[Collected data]
- - - - -

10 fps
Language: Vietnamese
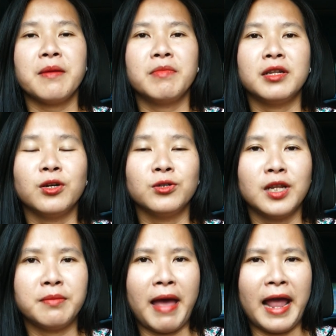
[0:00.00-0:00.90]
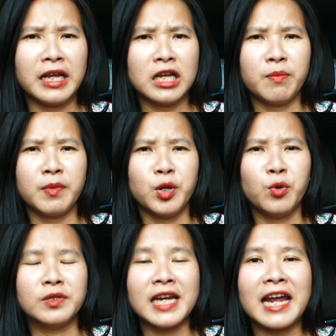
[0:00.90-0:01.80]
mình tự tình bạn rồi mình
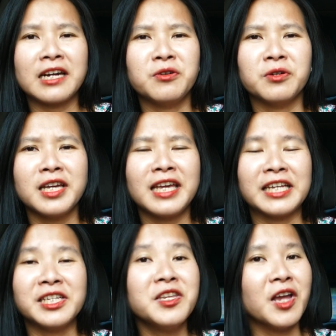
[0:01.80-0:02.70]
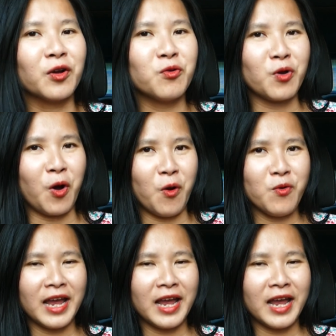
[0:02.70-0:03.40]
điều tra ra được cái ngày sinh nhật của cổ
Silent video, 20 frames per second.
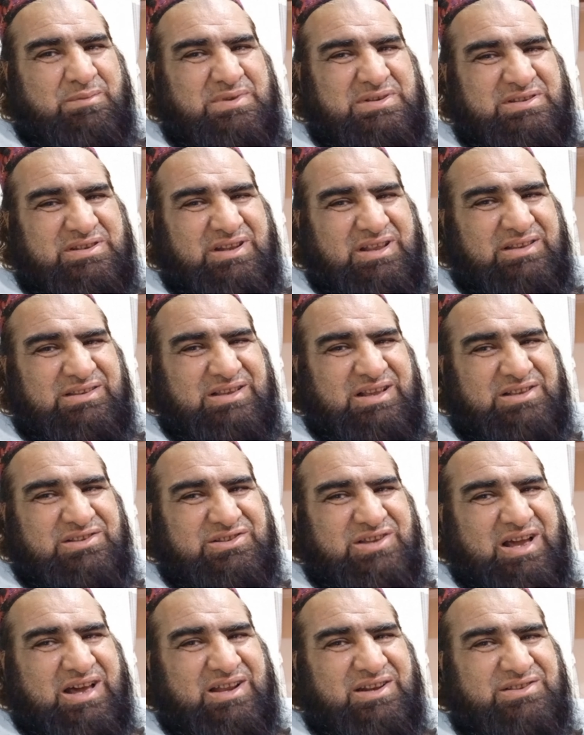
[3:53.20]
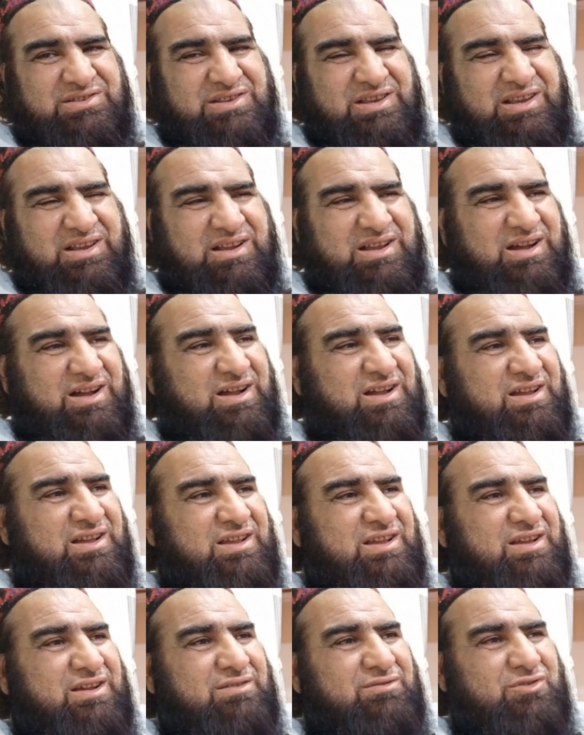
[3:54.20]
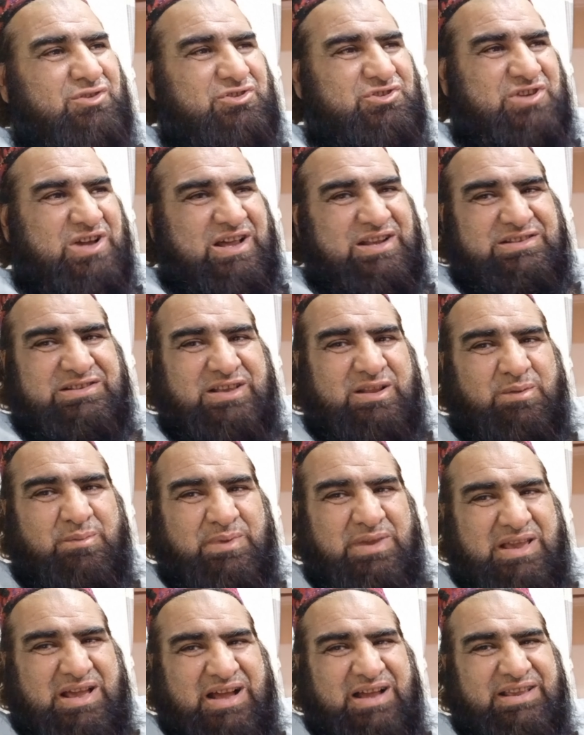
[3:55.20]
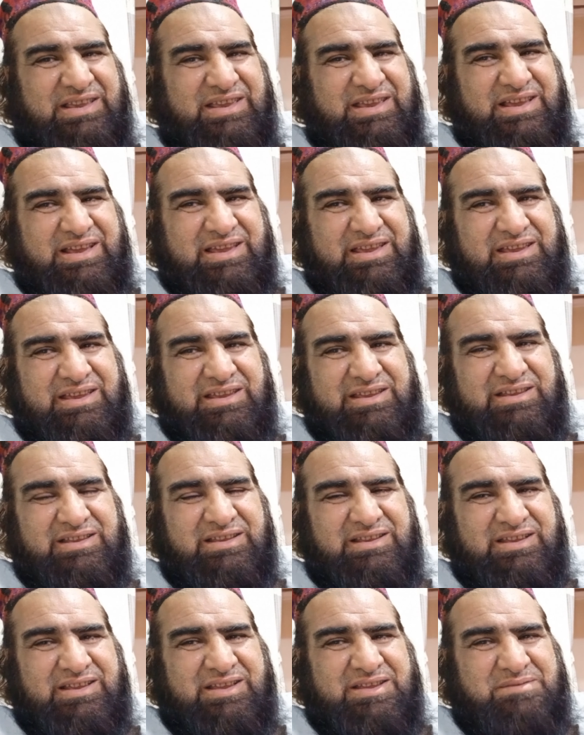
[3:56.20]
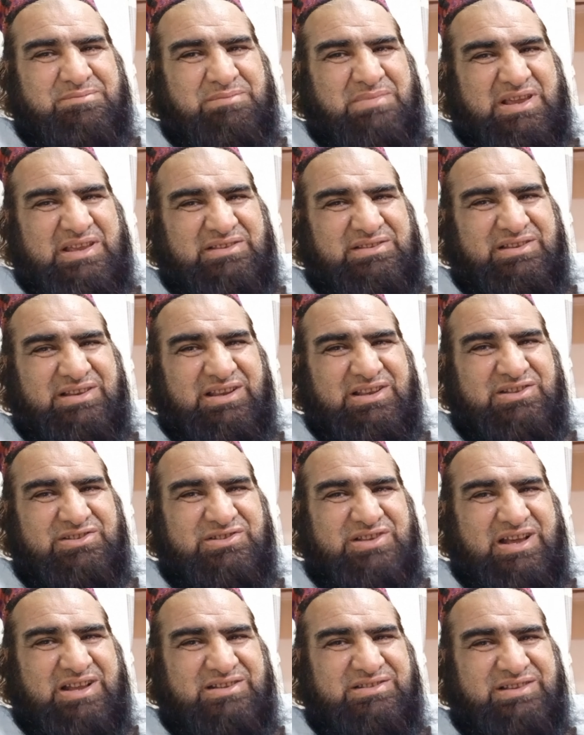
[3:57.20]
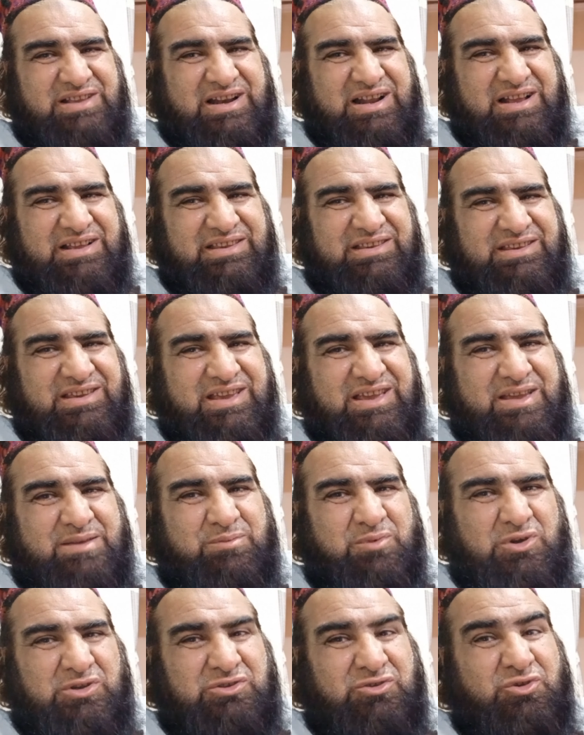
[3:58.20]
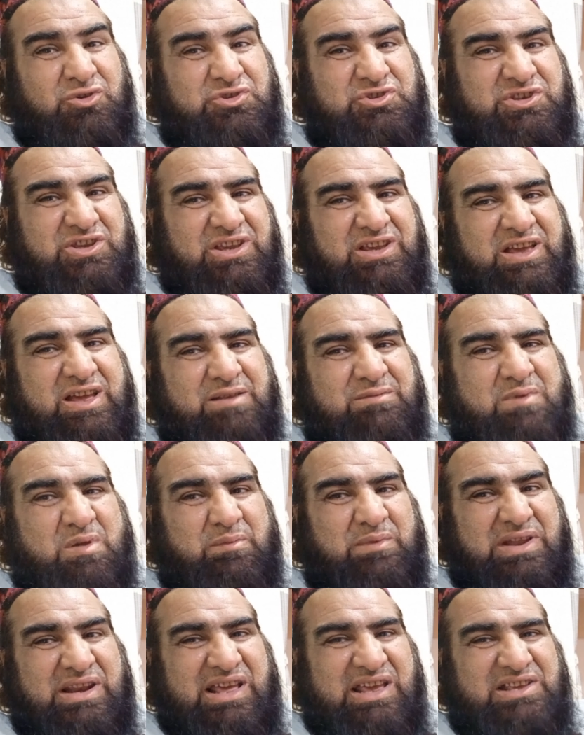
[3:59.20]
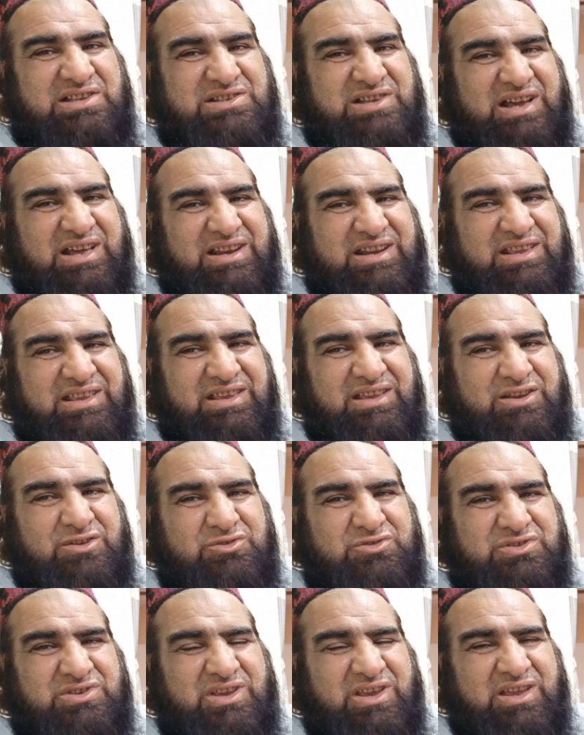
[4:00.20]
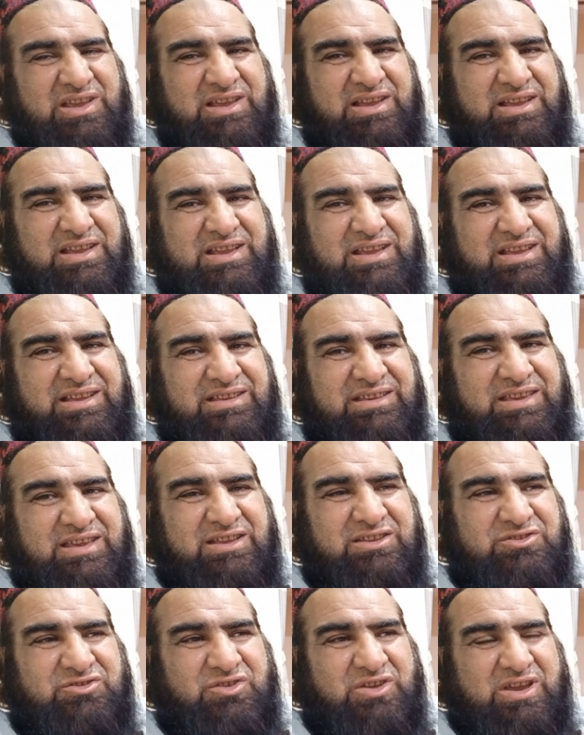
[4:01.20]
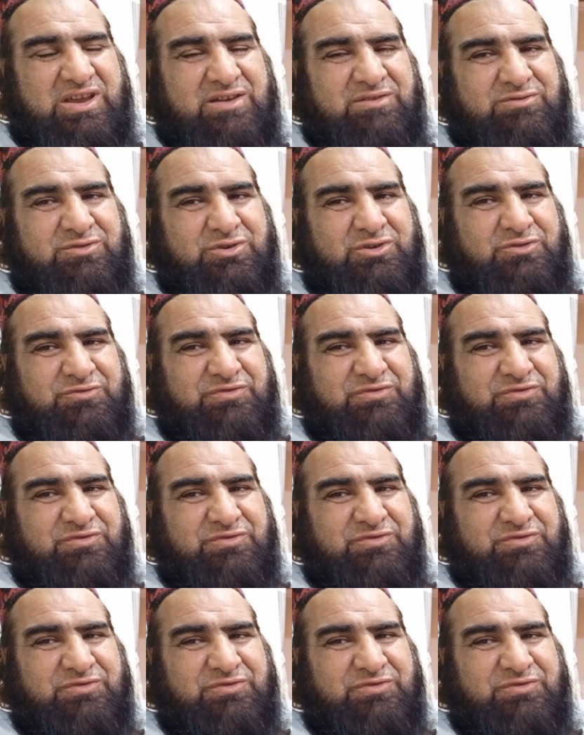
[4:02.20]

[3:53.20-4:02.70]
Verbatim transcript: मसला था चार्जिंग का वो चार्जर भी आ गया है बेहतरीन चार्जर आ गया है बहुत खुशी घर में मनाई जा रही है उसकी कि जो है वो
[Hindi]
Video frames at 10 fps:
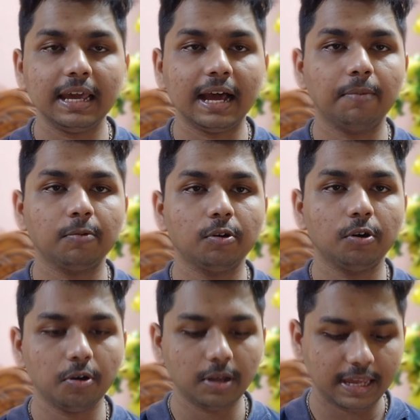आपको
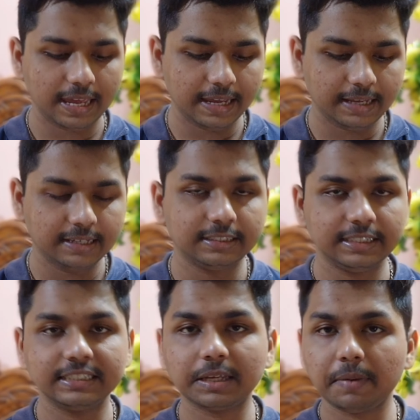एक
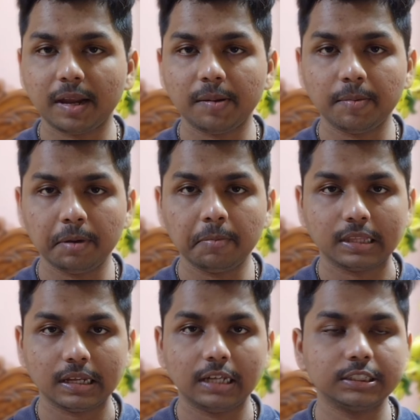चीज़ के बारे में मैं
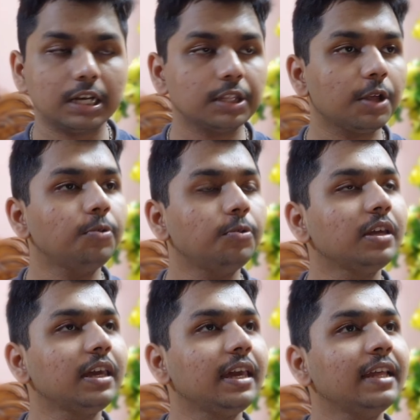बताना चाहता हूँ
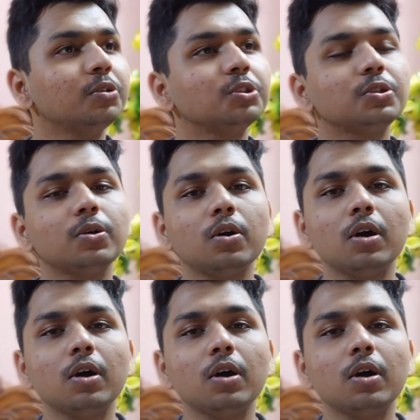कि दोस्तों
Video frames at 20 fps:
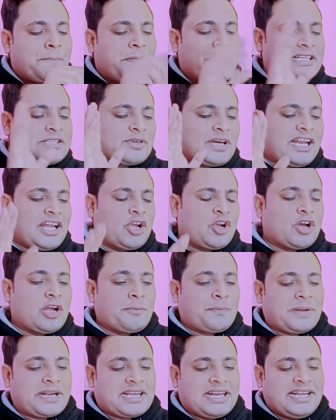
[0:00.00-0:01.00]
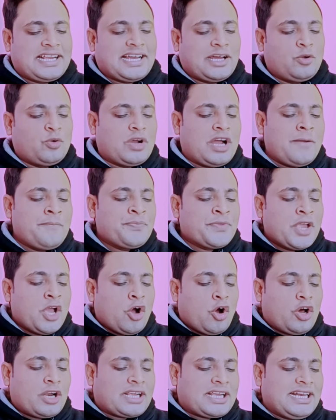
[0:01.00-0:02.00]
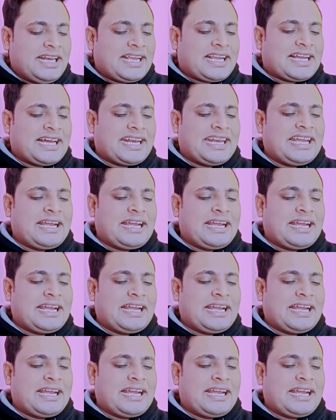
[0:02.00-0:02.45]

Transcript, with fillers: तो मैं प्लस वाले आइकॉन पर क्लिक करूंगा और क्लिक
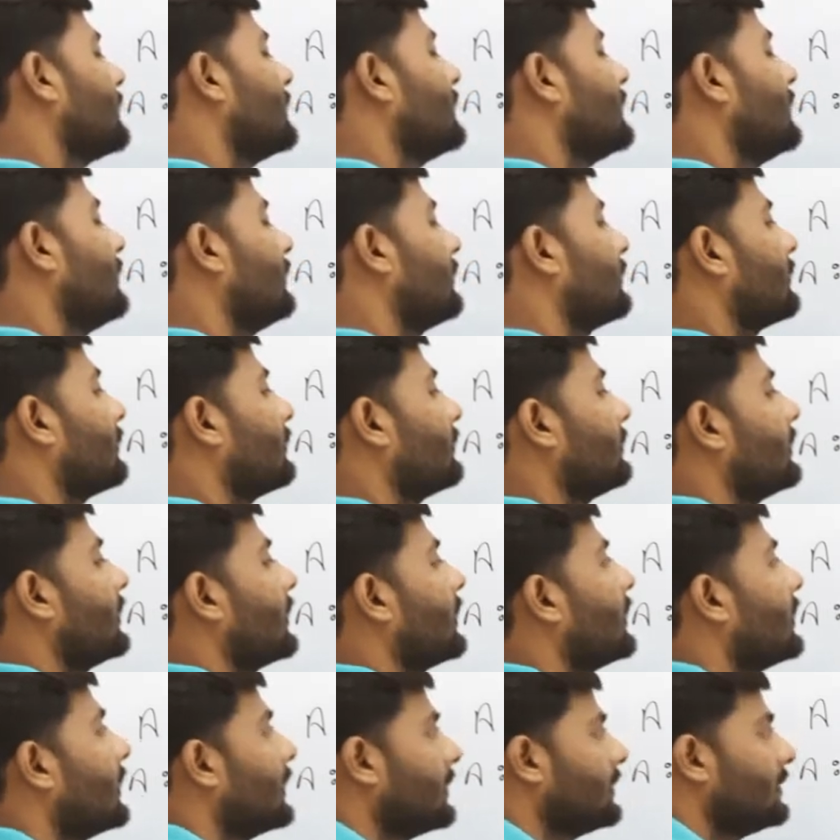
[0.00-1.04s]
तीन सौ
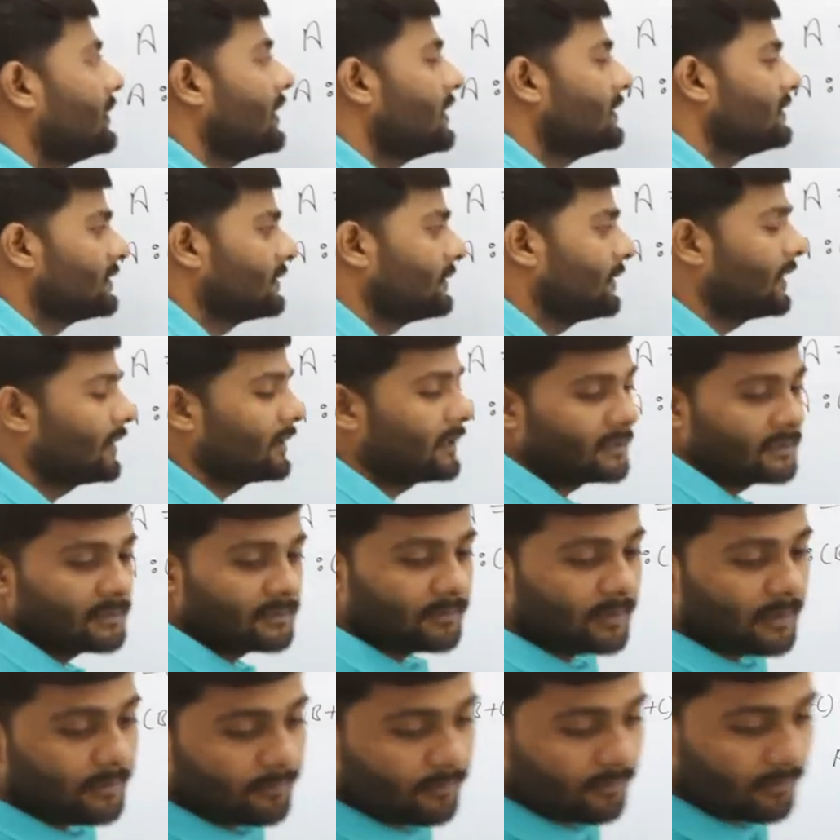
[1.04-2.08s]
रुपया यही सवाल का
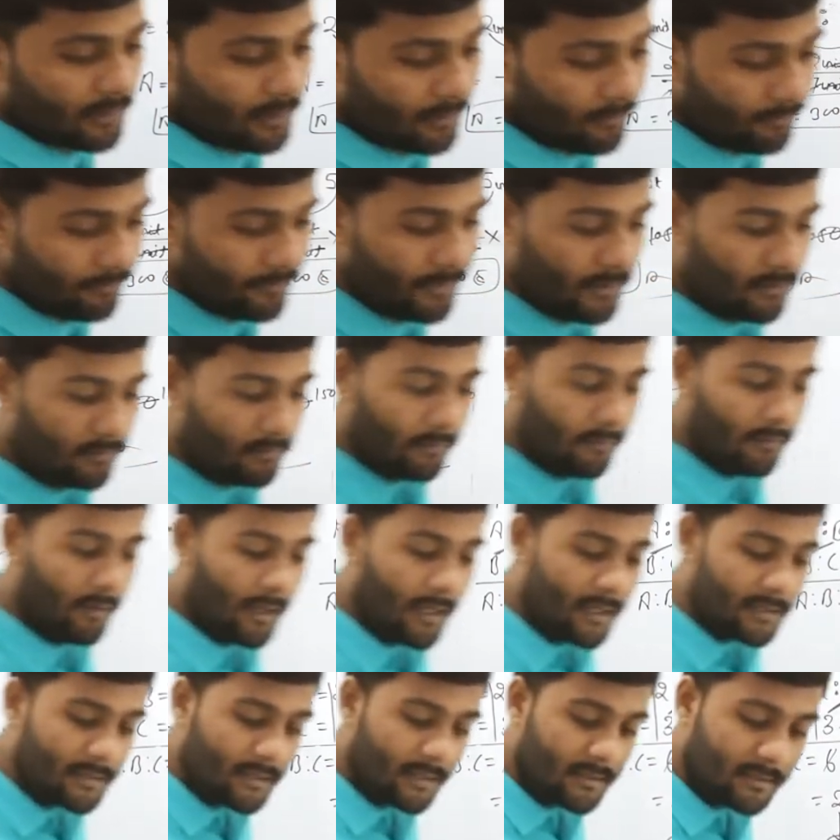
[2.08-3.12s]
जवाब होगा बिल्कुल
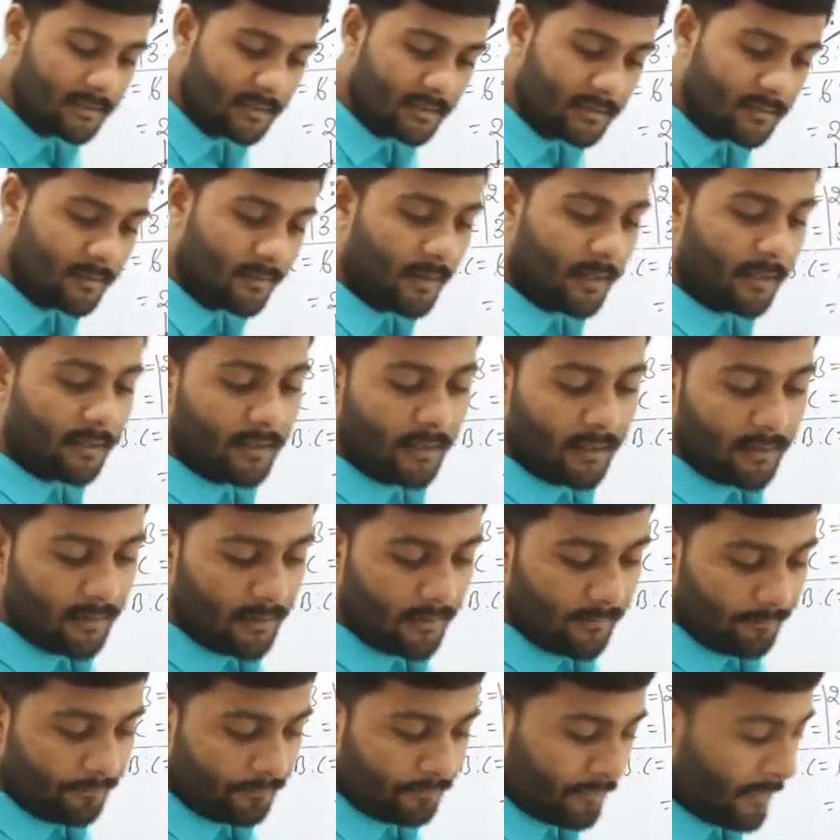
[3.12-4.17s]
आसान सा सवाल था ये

- - - - -

Task description:
Your task is to repeat the data above exactly while excluding the pictures.

Task output:
10 fps
Language: Vietnamese
[0:00.00-0:00.90]
[0:00.90-0:01.80]
mình tự tình bạn rồi mình
[0:01.80-0:02.70]
[0:02.70-0:03.40]
điều tra ra được cái ngày sinh nhật của cổ
Silent video, 20 frames per second.
[3:53.20]
[3:54.20]
[3:55.20]
[3:56.20]
[3:57.20]
[3:58.20]
[3:59.20]
[4:00.20]
[4:01.20]
[4:02.20]

[3:53.20-4:02.70]
Verbatim transcript: मसला था चार्जिंग का वो चार्जर भी आ गया है बेहतरीन चार्जर आ गया है बहुत खुशी घर में मनाई जा रही है उसकी कि जो है वो
[Hindi]
Video frames at 10 fps:
आपको
एक
चीज़ के बारे में मैं
बताना चाहता हूँ
कि दोस्तों
Video frames at 20 fps:
[0:00.00-0:01.00]
[0:01.00-0:02.00]
[0:02.00-0:02.45]

Transcript, with fillers: तो मैं प्लस वाले आइकॉन पर क्लिक करूंगा और क्लिक
[0.00-1.04s]
तीन सौ
[1.04-2.08s]
रुपया यही सवाल का
[2.08-3.12s]
जवाब होगा बिल्कुल
[3.12-4.17s]
आसान सा सवाल था ये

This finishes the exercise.